The Lanzius L II was a single-seat fighter designed and built in the United States around 1918. The sole prototype is believed to have been tested at McCook Field.
L II | |
---|---|
Role | Fighter Type of aircraft |
National origin | United States |
Manufacturer | Lanzius Aircraft Co, New York NY. |
Designer | George Lanzius |
Number built | 6 |
Developed from | Lanzius L I (Variable Speed Aeroplane) |
George Lanzius, an immigrant from Holland, founded the Lanzius Aircraft Company in New York, to develop his inventions for variable-camber and variable-incidence wings. Lanzius first designed and built a two-seat aircraft under a US Signal Corps contract in 1917, named the Lanzius Variable Speed Aeroplane (aka L I). His second aircraft, the L II, was a single-seater derived from the L I also featuring the cable operated variable-camber and incidence.[1]

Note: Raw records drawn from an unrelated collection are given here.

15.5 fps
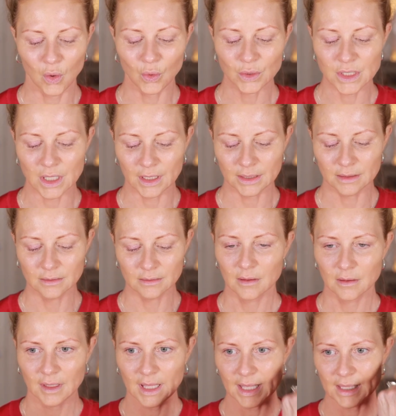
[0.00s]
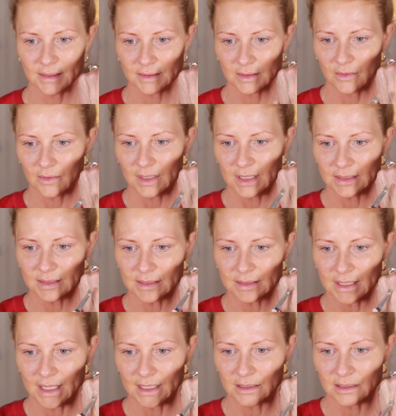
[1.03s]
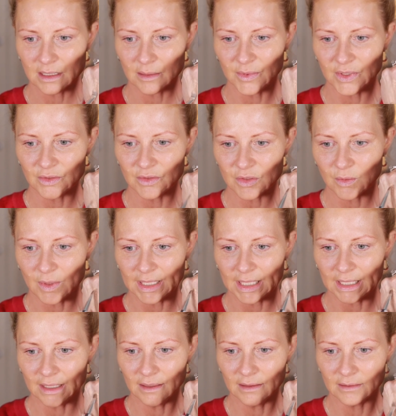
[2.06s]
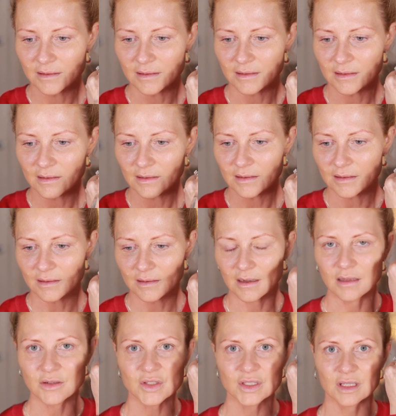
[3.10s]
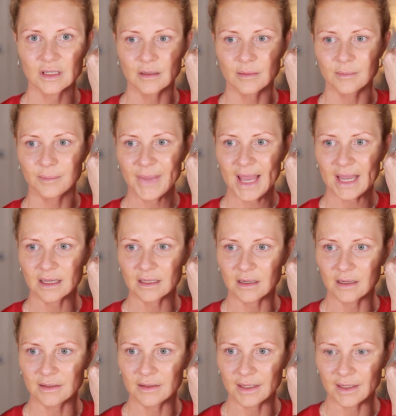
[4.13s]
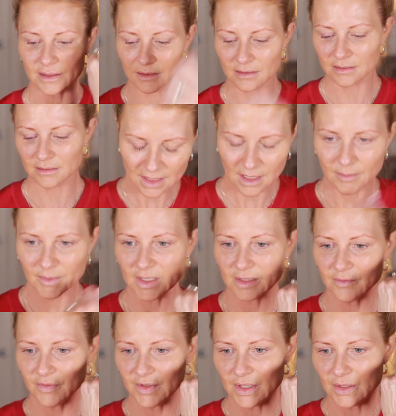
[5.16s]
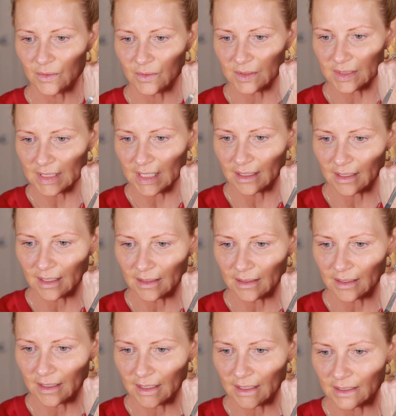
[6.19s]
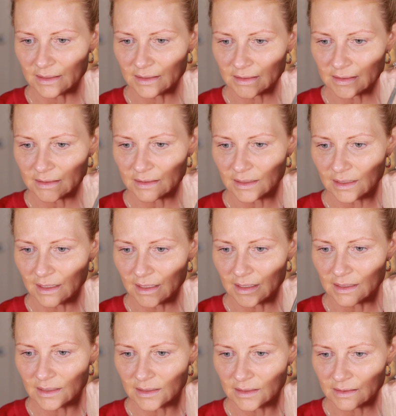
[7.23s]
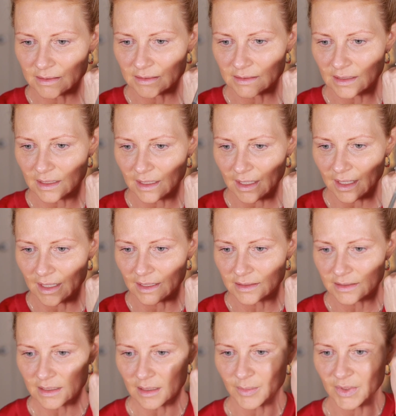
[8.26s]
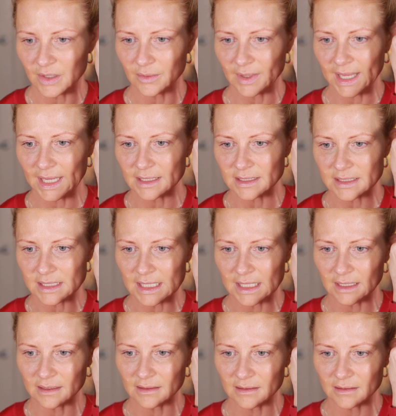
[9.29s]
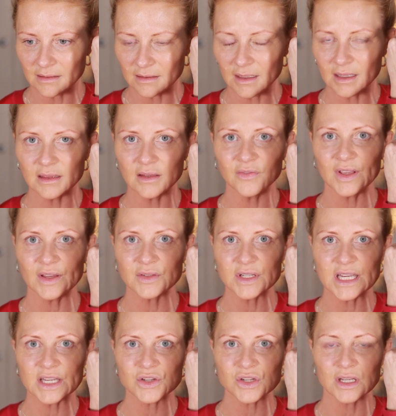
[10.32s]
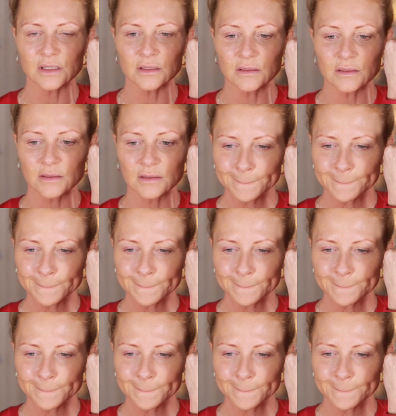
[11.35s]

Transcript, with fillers: Hold on. Okay, so this is NW20. I'm just gonna pack it on there. I'm confused. And then this is NW18 in the foundation.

The two-bay wings had external trusses over the upper main-spars and under the lower main spars and the variable-camber and incidence were operated by cables and pulleys, with incidence variable from 0° to +15°. Power was supplied by a variety of engines but principally by a 350 hp (260 kW) Packard 1A-1237 V-12 in-line water-cooled engine.[2] During a test flight the engine failed and the L II crashed. Meanwhile, in April 1918, four similar aircraft were ordered, powered by 400 hp (300 kW) Liberty L-12 water-cooled V-12 engines. The first of these was destroyed after a structural failure in flight killed Lanzius test pilot L.E. Holt. The United States Army Air Service (USAS) rejected the remaining three aircraft and returned them to Lanzius.[1]